This has been making the rounds lately, thought I would pass it along.
Cowboy rules for Arizona, Texas, Colorado, Oklahoma, New Mexico, Wyoming, Montana, Utah, Idaho, and the rest of the wild west are as follows:
1) Pull your pants up. You look like an idiot.
2) Turn your cap right, your head aint crooked.
3) Lets get this straight: it's called a 'gravel road.' I drive a pickup truck because I want too. No matter how slow you drive, your going to get dust on your Lexus. Drive it or get out of the way.
4) They are cattle, that is why they smell like cattle. They smell like money to us. Get over it. Don't like it? I-10 and I-40 go east and west, I-15 and I-25 go north and south. Pick one and go.
5) So you have a $60,000 car. We're impressed. We have 250,000combines that are only driven three weeks a year.

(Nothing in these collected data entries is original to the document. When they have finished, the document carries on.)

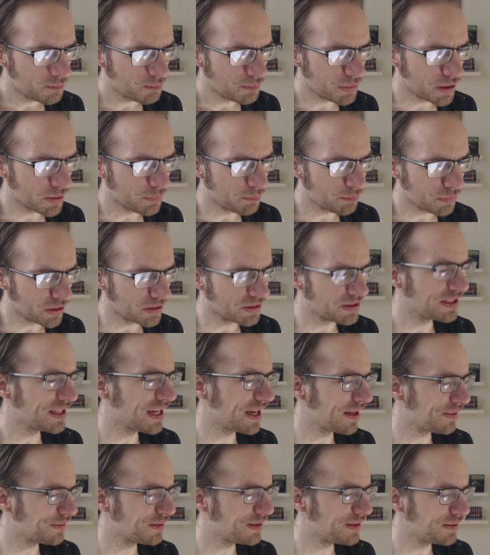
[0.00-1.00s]
but, but
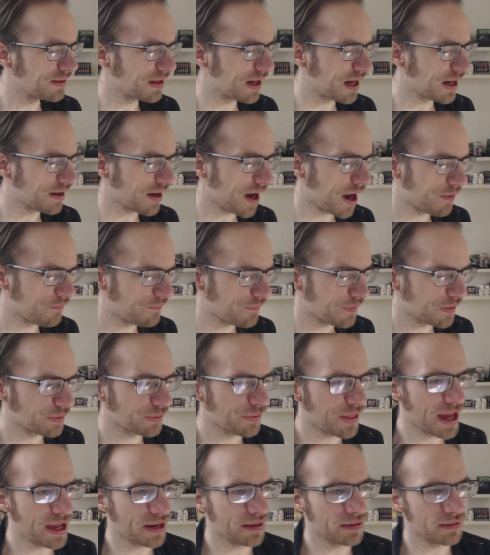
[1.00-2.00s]
yeah, the, I, I
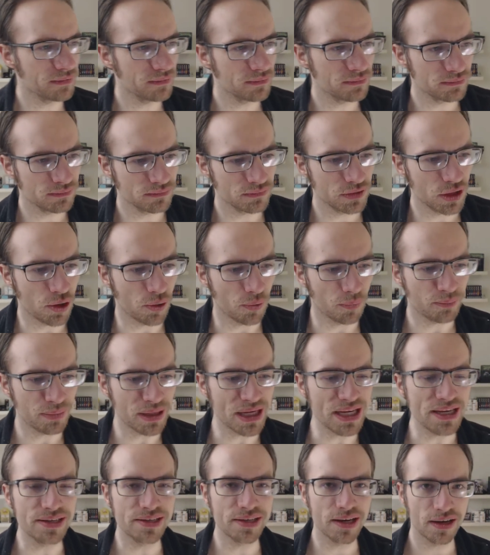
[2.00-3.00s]
felt that, you know,
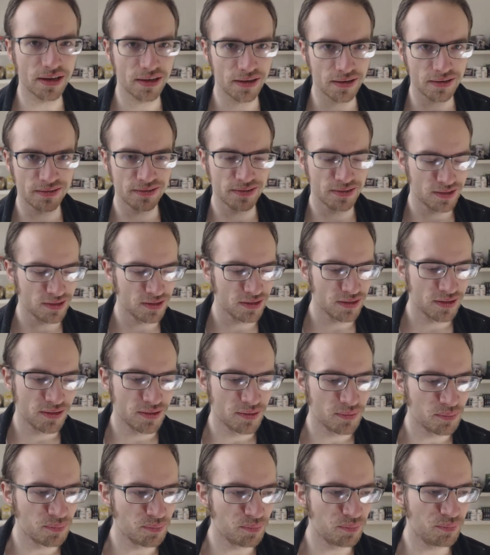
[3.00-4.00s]
Peeta
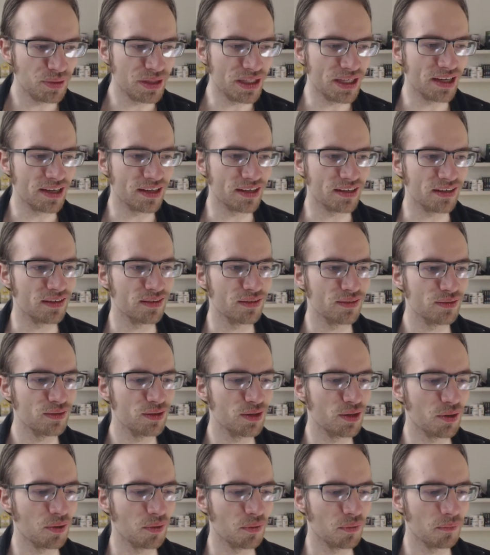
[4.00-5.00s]
being,
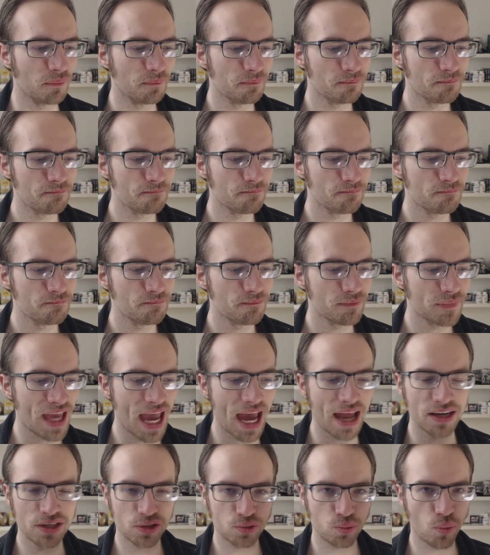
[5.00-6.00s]
you know,
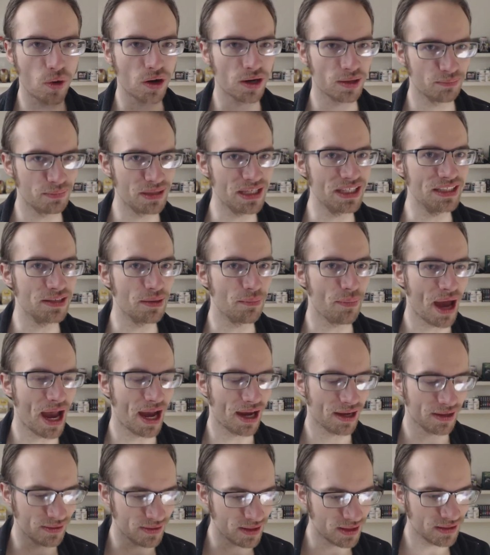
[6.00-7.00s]
Katniss wanting Peeta
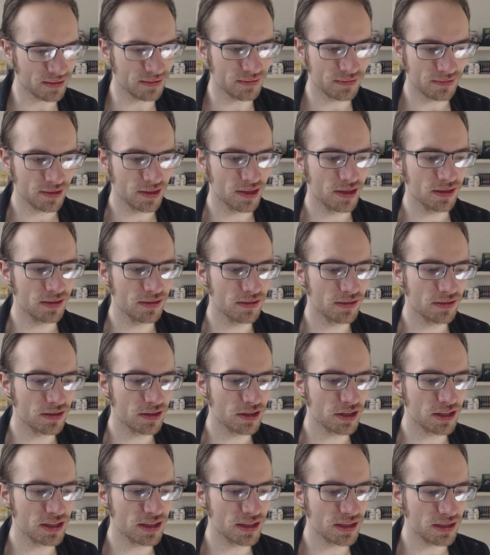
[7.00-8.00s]
back and then
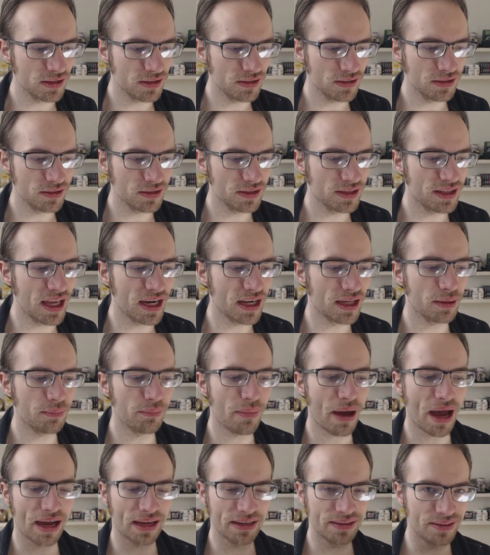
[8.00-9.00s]
getting him
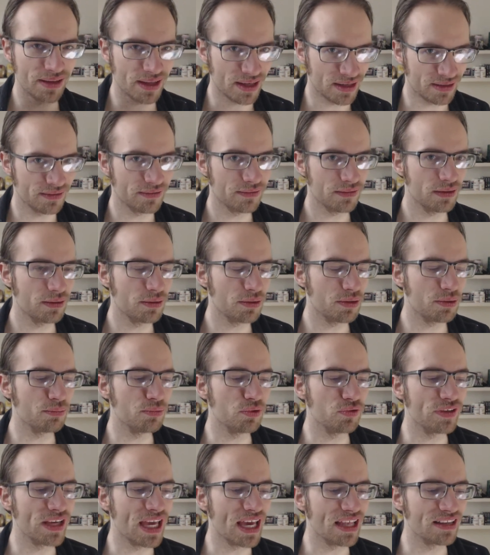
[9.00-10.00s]
back and then the
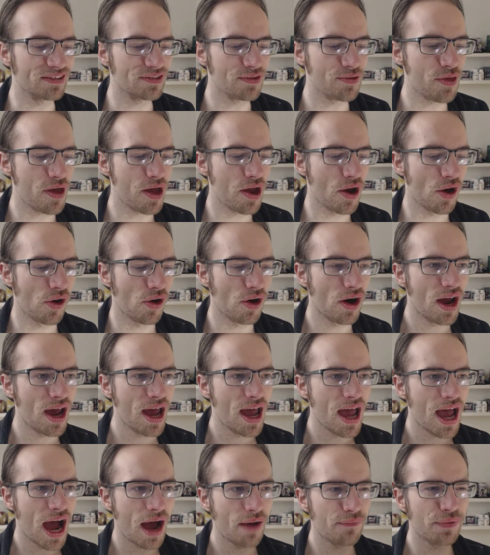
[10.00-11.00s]
movie ends there.
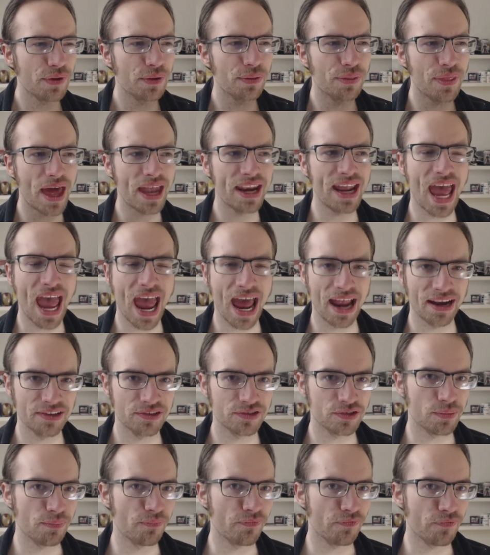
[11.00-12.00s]
I felt that
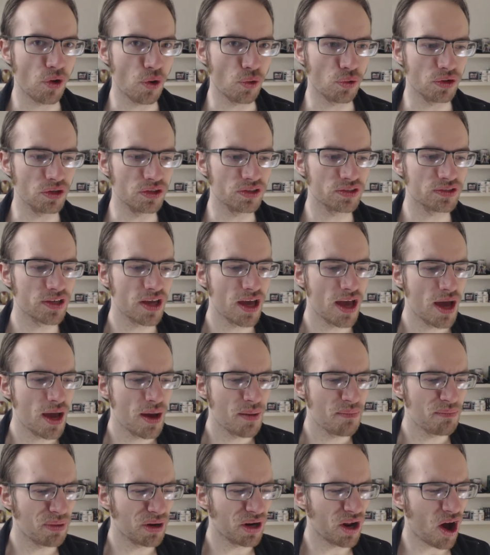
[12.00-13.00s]
added some focus,
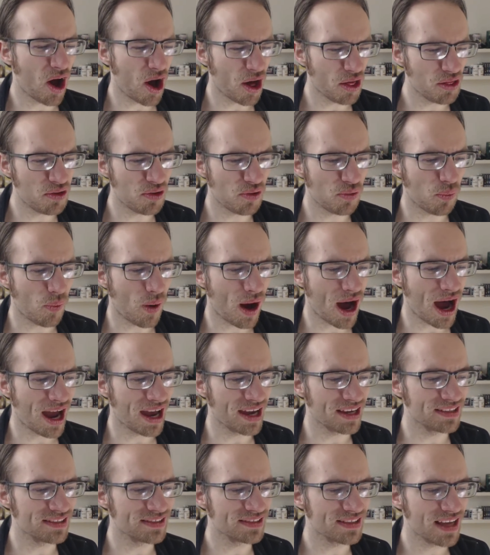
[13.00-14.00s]
but
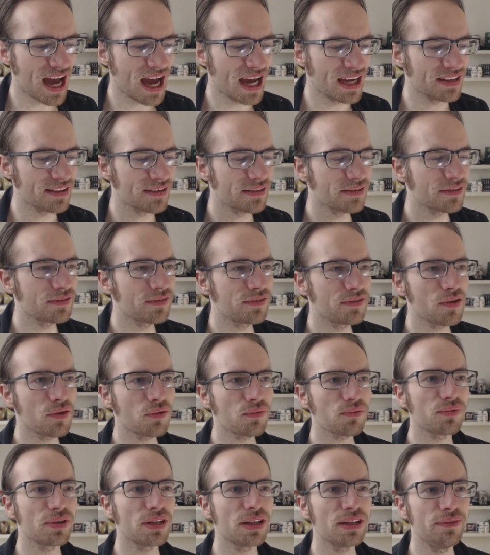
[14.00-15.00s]
otherwise, I
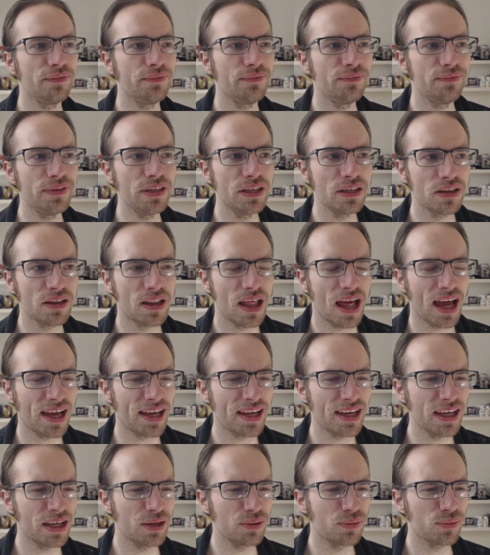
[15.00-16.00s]
don't really feel
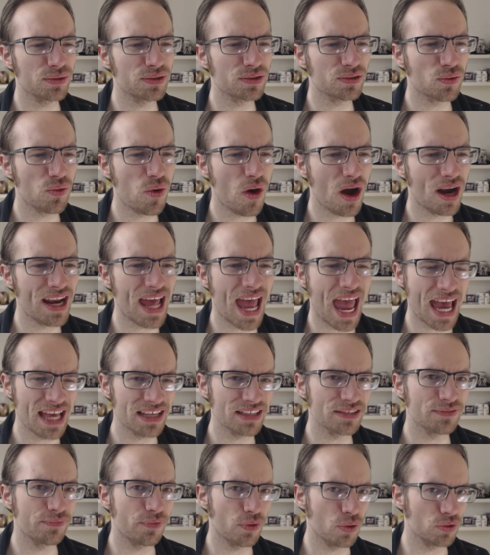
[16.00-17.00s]
like it was quite
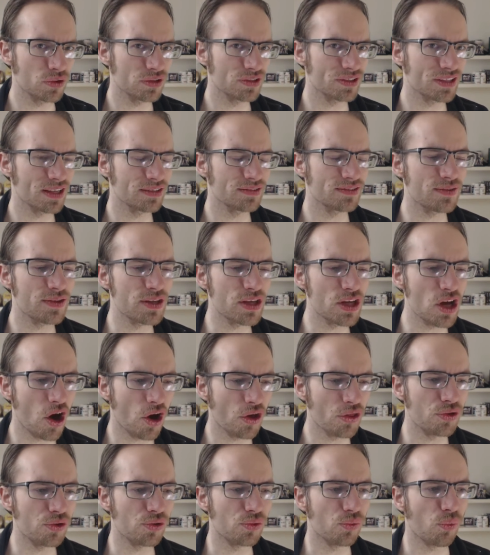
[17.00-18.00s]
as focused as the
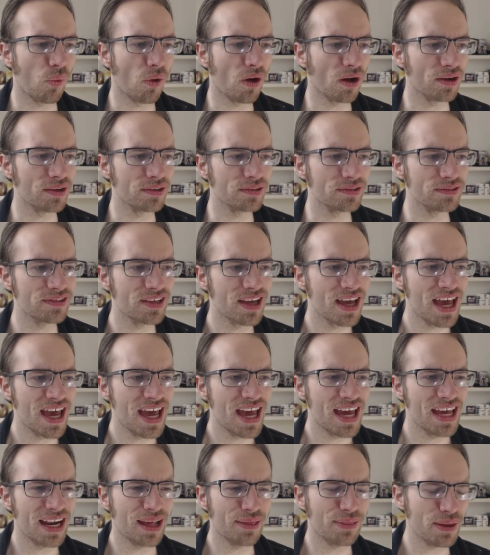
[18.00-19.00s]
other ones.
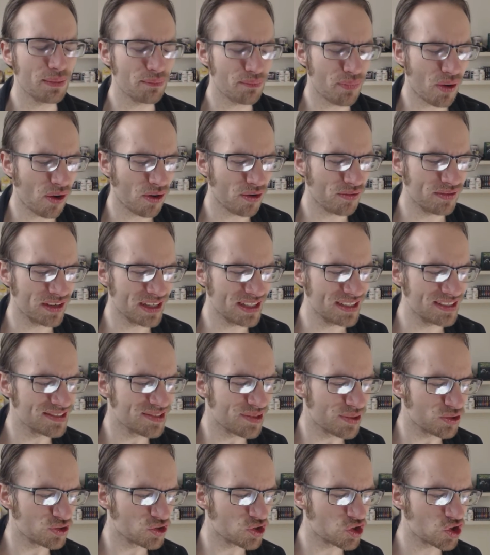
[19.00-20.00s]
And I think part of it
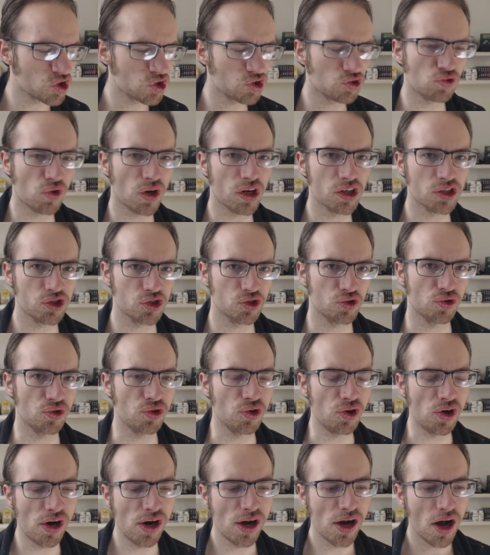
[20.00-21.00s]
is the
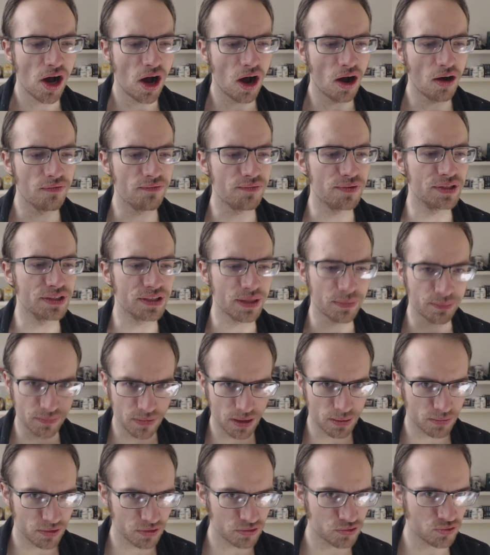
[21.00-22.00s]
structure of these. I'm,
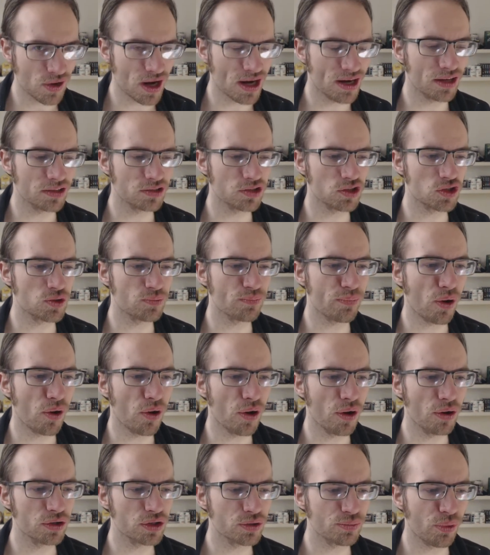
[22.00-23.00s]
I'm going to try not to
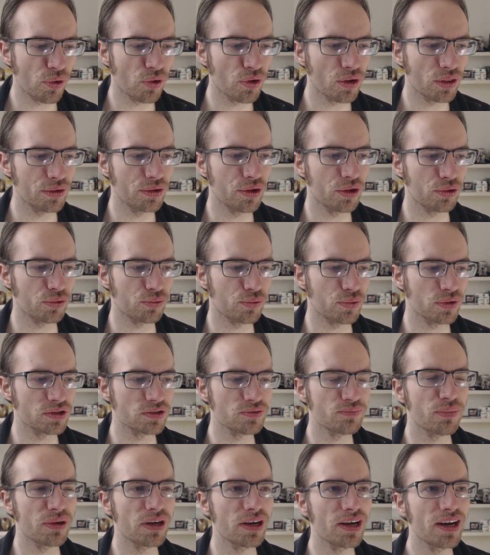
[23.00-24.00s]
spo spoil the other
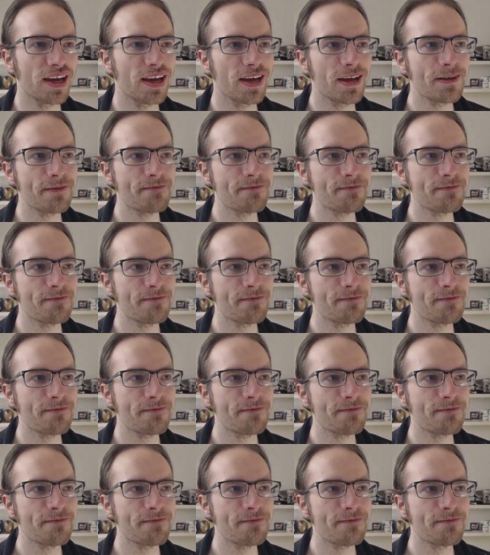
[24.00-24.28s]
ones, but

6) every person in the Wild West waves. It's called being friendly. Try to understand the concept.
7) If that cell phone rings while a bunch of geese/pheasants/ducks/ doves are comin' in during the hunt, we WILL shoot it outta your hand. You better hope you dont have it up to your ear at the time.
8) Yeah, we eat trout, salmon, deer and elk. You really want sushi and caviar? It's available at the corner bait shop.
9)The 'Opener' refers to the first day of dear season. It's a religious holiday held the closest Saturday to the first of November.
10) We open doors for women. That's applied to all women, regardless of age.
11)No, there is no 'vegetarian special' on the menu. Order steak, or you can order the chef's salad and pick off the two pounds of ham and turkey.
12) When we fill out a table, there are three main dishes: meats, vegetables and breads. We use three spices: salt, pepper and ketchup! Oh, yeah...We don't care what you folks in Cincinnati call that stuff you eat. It ain't real chili!
13)You bring 'Coke' into my house, it better be brown,wet and served over ice. You bring 'Mary Jane' into my house, she better be cute, know how to shoot, drive a truck, and have long hair.
14)College and High School football is as important here as the Giants, the Yankees, the Mets, the Lakers and the Knicks, and a darn sight more fun to watch.
15) Yeah, we have golf courses. but dont hit the water hazards, it spooks the fish.
16) Turn down that blasted car stereo! That thumpity-thump crap ain't music anyway. We don't want to hear it any more than we want to see your boxers! Refer back to #1.